**HOW TO COMPLETE THIS TASK**: Every word of the listing should be reproduced without alteration.

---- SUPPLIED INFORMATION

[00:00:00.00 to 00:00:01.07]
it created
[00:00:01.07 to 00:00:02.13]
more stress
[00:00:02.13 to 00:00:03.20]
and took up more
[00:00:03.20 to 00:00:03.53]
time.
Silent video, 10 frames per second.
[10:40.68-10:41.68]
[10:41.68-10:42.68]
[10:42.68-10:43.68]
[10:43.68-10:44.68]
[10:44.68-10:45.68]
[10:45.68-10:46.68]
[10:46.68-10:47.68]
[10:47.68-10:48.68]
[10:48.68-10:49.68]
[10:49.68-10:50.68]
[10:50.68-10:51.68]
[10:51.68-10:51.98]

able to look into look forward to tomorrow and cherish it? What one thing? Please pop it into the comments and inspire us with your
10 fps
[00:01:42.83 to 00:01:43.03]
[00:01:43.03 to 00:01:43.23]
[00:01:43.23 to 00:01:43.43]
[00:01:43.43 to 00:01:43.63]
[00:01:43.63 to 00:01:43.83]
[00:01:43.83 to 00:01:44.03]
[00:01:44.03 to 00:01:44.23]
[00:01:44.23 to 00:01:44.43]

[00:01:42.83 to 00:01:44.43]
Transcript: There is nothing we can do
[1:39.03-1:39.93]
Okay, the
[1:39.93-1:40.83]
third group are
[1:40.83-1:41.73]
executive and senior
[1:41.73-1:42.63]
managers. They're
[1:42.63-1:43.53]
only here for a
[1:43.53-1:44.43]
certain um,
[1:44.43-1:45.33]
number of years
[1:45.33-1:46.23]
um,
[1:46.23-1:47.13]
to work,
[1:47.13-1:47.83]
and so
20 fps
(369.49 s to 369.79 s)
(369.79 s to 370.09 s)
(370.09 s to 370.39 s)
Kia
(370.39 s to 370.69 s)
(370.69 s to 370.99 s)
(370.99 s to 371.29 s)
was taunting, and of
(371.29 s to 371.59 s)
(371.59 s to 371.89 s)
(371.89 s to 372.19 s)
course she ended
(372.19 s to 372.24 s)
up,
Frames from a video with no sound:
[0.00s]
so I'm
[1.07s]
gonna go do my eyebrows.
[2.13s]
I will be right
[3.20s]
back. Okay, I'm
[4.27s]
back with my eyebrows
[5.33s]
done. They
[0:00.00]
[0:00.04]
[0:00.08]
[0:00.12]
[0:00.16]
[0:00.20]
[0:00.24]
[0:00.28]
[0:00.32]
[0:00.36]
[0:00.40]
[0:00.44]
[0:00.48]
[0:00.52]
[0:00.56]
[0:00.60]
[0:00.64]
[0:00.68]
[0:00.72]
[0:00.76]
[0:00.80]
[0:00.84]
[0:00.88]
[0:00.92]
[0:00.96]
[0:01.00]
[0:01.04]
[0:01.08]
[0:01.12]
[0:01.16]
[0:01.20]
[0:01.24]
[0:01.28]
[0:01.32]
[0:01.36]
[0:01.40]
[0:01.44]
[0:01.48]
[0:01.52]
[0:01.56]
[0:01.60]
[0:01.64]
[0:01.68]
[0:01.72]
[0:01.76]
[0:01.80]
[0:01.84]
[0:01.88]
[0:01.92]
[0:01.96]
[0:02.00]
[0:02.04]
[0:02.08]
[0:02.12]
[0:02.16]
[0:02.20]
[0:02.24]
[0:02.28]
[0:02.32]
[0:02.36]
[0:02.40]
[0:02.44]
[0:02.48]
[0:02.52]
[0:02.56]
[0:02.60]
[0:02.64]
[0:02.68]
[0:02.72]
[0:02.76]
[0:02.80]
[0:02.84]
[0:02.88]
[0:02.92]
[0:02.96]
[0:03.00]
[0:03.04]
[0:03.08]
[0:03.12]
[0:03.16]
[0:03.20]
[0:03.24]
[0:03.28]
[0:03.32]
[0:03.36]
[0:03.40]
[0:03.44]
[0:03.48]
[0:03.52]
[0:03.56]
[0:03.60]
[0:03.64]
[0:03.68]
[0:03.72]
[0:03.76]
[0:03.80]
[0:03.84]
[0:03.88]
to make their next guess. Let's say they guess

--------

**RESULT OF THE EXERCISE**:
[00:00:00.00 to 00:00:01.07]
it created
[00:00:01.07 to 00:00:02.13]
more stress
[00:00:02.13 to 00:00:03.20]
and took up more
[00:00:03.20 to 00:00:03.53]
time.
Silent video, 10 frames per second.
[10:40.68-10:41.68]
[10:41.68-10:42.68]
[10:42.68-10:43.68]
[10:43.68-10:44.68]
[10:44.68-10:45.68]
[10:45.68-10:46.68]
[10:46.68-10:47.68]
[10:47.68-10:48.68]
[10:48.68-10:49.68]
[10:49.68-10:50.68]
[10:50.68-10:51.68]
[10:51.68-10:51.98]

able to look into look forward to tomorrow and cherish it? What one thing? Please pop it into the comments and inspire us with your
10 fps
[00:01:42.83 to 00:01:43.03]
[00:01:43.03 to 00:01:43.23]
[00:01:43.23 to 00:01:43.43]
[00:01:43.43 to 00:01:43.63]
[00:01:43.63 to 00:01:43.83]
[00:01:43.83 to 00:01:44.03]
[00:01:44.03 to 00:01:44.23]
[00:01:44.23 to 00:01:44.43]

[00:01:42.83 to 00:01:44.43]
Transcript: There is nothing we can do
[1:39.03-1:39.93]
Okay, the
[1:39.93-1:40.83]
third group are
[1:40.83-1:41.73]
executive and senior
[1:41.73-1:42.63]
managers. They're
[1:42.63-1:43.53]
only here for a
[1:43.53-1:44.43]
certain um,
[1:44.43-1:45.33]
number of years
[1:45.33-1:46.23]
um,
[1:46.23-1:47.13]
to work,
[1:47.13-1:47.83]
and so
20 fps
(369.49 s to 369.79 s)
(369.79 s to 370.09 s)
(370.09 s to 370.39 s)
Kia
(370.39 s to 370.69 s)
(370.69 s to 370.99 s)
(370.99 s to 371.29 s)
was taunting, and of
(371.29 s to 371.59 s)
(371.59 s to 371.89 s)
(371.89 s to 372.19 s)
course she ended
(372.19 s to 372.24 s)
up,
Frames from a video with no sound:
[0.00s]
so I'm
[1.07s]
gonna go do my eyebrows.
[2.13s]
I will be right
[3.20s]
back. Okay, I'm
[4.27s]
back with my eyebrows
[5.33s]
done. They
[0:00.00]
[0:00.04]
[0:00.08]
[0:00.12]
[0:00.16]
[0:00.20]
[0:00.24]
[0:00.28]
[0:00.32]
[0:00.36]
[0:00.40]
[0:00.44]
[0:00.48]
[0:00.52]
[0:00.56]
[0:00.60]
[0:00.64]
[0:00.68]
[0:00.72]
[0:00.76]
[0:00.80]
[0:00.84]
[0:00.88]
[0:00.92]
[0:00.96]
[0:01.00]
[0:01.04]
[0:01.08]
[0:01.12]
[0:01.16]
[0:01.20]
[0:01.24]
[0:01.28]
[0:01.32]
[0:01.36]
[0:01.40]
[0:01.44]
[0:01.48]
[0:01.52]
[0:01.56]
[0:01.60]
[0:01.64]
[0:01.68]
[0:01.72]
[0:01.76]
[0:01.80]
[0:01.84]
[0:01.88]
[0:01.92]
[0:01.96]
[0:02.00]
[0:02.04]
[0:02.08]
[0:02.12]
[0:02.16]
[0:02.20]
[0:02.24]
[0:02.28]
[0:02.32]
[0:02.36]
[0:02.40]
[0:02.44]
[0:02.48]
[0:02.52]
[0:02.56]
[0:02.60]
[0:02.64]
[0:02.68]
[0:02.72]
[0:02.76]
[0:02.80]
[0:02.84]
[0:02.88]
[0:02.92]
[0:02.96]
[0:03.00]
[0:03.04]
[0:03.08]
[0:03.12]
[0:03.16]
[0:03.20]
[0:03.24]
[0:03.28]
[0:03.32]
[0:03.36]
[0:03.40]
[0:03.44]
[0:03.48]
[0:03.52]
[0:03.56]
[0:03.60]
[0:03.64]
[0:03.68]
[0:03.72]
[0:03.76]
[0:03.80]
[0:03.84]
[0:03.88]
to make their next guess. Let's say they guess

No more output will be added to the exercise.